Postado em
Masp, Mesbla e outras descobertas
Por Juliana Braga
Meados dos anos 80 em São Paulo. Lembro-me nitidamente de meus olhos e mãos percorrendo, apressados, o volume misterioso. Habitualmente eram chocolates e outras guloseimas importadas, garrafas de scotch e licores que ganhavam, em especial, a atenção dos adultos da casa; mas livro, livro era a primeira vez.
O formato - capa dura e sobrecapa que trazia a foto aérea de uma construção impactante, suspensa em gigantescos pilares cinza - era sedutor o suficiente para deixar de lado a descoberta dos demais itens que, todo final de ano, me atraíam para a caixa de souvenirs oferecida a meu pai, pela empresa na qual trabalhava.
No virar das folhas, surgiram imagens: a maioria trazia figuras sisudas e cenas religiosas, algumas crianças que vestiam estranhas roupas e mulheres, mulheres nuas e muito brancas, de bochechas rosadas e olhares distantes. Algumas paisagens bucólicas. Uns quantos interiores dramáticos. Mas aquela que mais me inquietava era a figura de um garoto - “seria um garoto?” - retratado em cores fortes e cuja boca e cujas mãos, especialmente as mãos, me enchiam de estranheza. Um misto de atração e repulsa não me permitiam decidir o que de fato sentir diante daquela imagem. Ali, pela primeira vez ao que me lembro, pude perceber que a arte, que daquele livro saltava para me fascinar, me proporia ao longo da vida mais dúvidas do que certezas. E aquilo era bom. Estranho e bom.
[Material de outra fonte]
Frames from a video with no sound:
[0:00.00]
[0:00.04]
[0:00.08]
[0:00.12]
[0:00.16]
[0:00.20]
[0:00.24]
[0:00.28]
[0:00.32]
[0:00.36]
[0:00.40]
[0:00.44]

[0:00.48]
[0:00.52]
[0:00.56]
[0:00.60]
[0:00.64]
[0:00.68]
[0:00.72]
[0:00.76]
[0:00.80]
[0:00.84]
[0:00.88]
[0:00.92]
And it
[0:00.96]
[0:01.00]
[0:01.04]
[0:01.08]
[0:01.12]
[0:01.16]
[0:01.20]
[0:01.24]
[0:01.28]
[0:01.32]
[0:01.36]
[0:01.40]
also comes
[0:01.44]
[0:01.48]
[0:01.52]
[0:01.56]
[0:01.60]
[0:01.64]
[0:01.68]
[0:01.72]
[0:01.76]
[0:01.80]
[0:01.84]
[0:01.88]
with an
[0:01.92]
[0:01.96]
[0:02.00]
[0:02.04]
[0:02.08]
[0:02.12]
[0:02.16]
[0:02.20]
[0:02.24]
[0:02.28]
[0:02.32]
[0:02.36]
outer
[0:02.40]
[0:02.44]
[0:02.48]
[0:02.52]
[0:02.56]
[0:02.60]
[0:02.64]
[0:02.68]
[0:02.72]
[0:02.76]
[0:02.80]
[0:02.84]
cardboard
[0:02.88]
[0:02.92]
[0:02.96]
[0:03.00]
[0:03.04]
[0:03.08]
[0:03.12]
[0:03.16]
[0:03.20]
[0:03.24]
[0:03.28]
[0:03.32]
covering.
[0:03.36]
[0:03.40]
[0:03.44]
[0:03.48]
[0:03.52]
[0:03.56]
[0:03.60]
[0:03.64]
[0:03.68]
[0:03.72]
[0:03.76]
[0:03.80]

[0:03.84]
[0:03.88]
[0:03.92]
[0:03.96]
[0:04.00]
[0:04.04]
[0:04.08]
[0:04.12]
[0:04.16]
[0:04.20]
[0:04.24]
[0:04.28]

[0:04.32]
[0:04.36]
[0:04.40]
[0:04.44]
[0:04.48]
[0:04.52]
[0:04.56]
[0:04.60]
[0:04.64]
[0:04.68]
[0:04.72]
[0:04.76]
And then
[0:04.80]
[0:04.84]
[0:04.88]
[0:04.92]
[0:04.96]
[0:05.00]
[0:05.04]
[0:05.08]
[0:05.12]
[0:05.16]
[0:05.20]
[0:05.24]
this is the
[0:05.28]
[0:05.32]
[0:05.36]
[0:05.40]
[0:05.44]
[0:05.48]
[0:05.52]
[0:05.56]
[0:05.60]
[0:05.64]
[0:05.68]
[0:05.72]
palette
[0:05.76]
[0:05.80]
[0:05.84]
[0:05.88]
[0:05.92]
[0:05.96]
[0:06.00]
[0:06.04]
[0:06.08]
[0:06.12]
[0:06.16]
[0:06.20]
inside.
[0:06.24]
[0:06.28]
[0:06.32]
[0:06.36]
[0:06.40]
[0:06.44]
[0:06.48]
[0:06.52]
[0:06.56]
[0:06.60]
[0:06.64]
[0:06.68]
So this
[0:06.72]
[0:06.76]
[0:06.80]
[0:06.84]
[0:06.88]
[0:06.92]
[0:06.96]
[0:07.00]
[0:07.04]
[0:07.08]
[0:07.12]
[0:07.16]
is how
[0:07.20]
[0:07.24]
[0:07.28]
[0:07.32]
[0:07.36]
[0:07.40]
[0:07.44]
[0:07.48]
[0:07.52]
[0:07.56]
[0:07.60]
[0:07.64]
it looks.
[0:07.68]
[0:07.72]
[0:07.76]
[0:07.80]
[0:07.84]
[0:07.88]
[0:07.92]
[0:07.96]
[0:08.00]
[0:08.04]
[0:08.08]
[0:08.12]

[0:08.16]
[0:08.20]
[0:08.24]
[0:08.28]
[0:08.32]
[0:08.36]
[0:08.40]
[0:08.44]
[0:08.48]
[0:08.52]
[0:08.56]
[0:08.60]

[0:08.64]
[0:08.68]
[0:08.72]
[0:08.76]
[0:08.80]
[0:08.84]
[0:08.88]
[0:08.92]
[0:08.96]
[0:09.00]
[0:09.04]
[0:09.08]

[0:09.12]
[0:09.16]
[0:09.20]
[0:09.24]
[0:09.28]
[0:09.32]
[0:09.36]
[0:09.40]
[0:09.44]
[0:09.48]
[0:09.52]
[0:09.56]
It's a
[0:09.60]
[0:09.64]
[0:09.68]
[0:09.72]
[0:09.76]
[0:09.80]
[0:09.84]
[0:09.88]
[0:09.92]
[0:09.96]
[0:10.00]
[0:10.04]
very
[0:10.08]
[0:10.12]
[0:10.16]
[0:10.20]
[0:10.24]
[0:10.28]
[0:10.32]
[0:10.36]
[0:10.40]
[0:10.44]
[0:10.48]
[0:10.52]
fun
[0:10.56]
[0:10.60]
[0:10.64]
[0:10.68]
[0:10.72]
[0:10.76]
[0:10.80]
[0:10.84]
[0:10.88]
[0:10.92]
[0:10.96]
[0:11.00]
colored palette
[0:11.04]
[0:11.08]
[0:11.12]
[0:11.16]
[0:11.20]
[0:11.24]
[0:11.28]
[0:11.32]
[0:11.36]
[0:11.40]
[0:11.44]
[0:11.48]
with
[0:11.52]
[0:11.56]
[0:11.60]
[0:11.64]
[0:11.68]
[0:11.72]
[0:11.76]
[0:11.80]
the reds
Só algum tempo depois pude entender que o menino retratado, nomeado na legenda como “O Escolar”, ao lado de letras em caixa alta anunciando Vincent Van Gogh, alterara de uma vez minha percepção e leitura do mundo. E só muito adiante eu me encontraria frente a frente com o desconcertante garoto no MASP - o volumoso edifício da capa do livro, que chegara a mim muito antes que eu sonhasse em atravessar a cidade, em direção à “cidade”. Pois era assim que minha avó insistia em dizer, cada vez que tinha que sair de nosso bairro na região leste em busca de algum endereço no centro de São Paulo. “Vou à cidade”. O destino, quase sempre era um comércio na populosa vizinhança do Viaduto do Chá - Mappin e Mesbla eram os favoritos.
A distância e o tempo me mostram que, de alguma forma, os passeios e idas ao centro de São Paulo, distante da região em que morávamos, foram igualmente moldando minha forma de ler as imagens do mundo. A escala monumental dos prédios, em comparação à intimidade do espaço doméstico, talvez tenha gerado igual fascínio àquele provado no mergulho para a leitura das imagens do “museu portátil” que ganháramos na cesta. Muitos outros museus cruzaram meus caminhos depois. Muitas desconstruções e reconstruções do que significa observar e enamorar a perspectiva de uma obra de arte. Mas ainda guardo na memória o cheiro e o impacto daquela primeira descoberta.
Hoje, em meu ofício diário, sublinho a certeza de que a arquitetura e a arte podem alterar nossa forma de viver e sentir a paisagem da cidade. Neste momento mais do que nunca, quando São Paulo receberá, na pulsante rua 24 de Maio, uma nova instalação do Sesc: edifício de arquitetura singular, cuja utopia lúcida de seu genial autor projetou rampas que transportam os passantes da rua a uma cobertura habitada por uma piscina a céu aberto – generosidade rara nas cercanias do prédio e em muitas outras cercanias de nossa SP. No diálogo com esta potente arquitetura, marcou-se o desejo de instalar objetos correlatos que transbordassem emoções (nas palavras do poeta T.S.Eliot).
Percorrendo com os visitantes as transições e espaços de estadia do prédio, estão instaladas obras de artistas brasileiros: Claudia Andujar, Marcello Nietsche, Elisa Bracher, Carmela Gross, Stela Sokol, Marcelo Cipis, Regina Silveira, Vicente de Mello, Leda Catunda, Augusto de Campos, Jac Leirner, Guto Lacaz e Waltercio Caldas.
Com os trabalhos destes incríveis criadores imaginamos celebrar e dividir, com os públicos que adentrarem o edifício, a inquietação provocada por uma obra de arte. Em sua estranheza ou empatia imediata.
Juliana Braga de Mattos, historiadora e museóloga, é gerente de Artes Visuais e Tecnologia do Sesc São Paulo.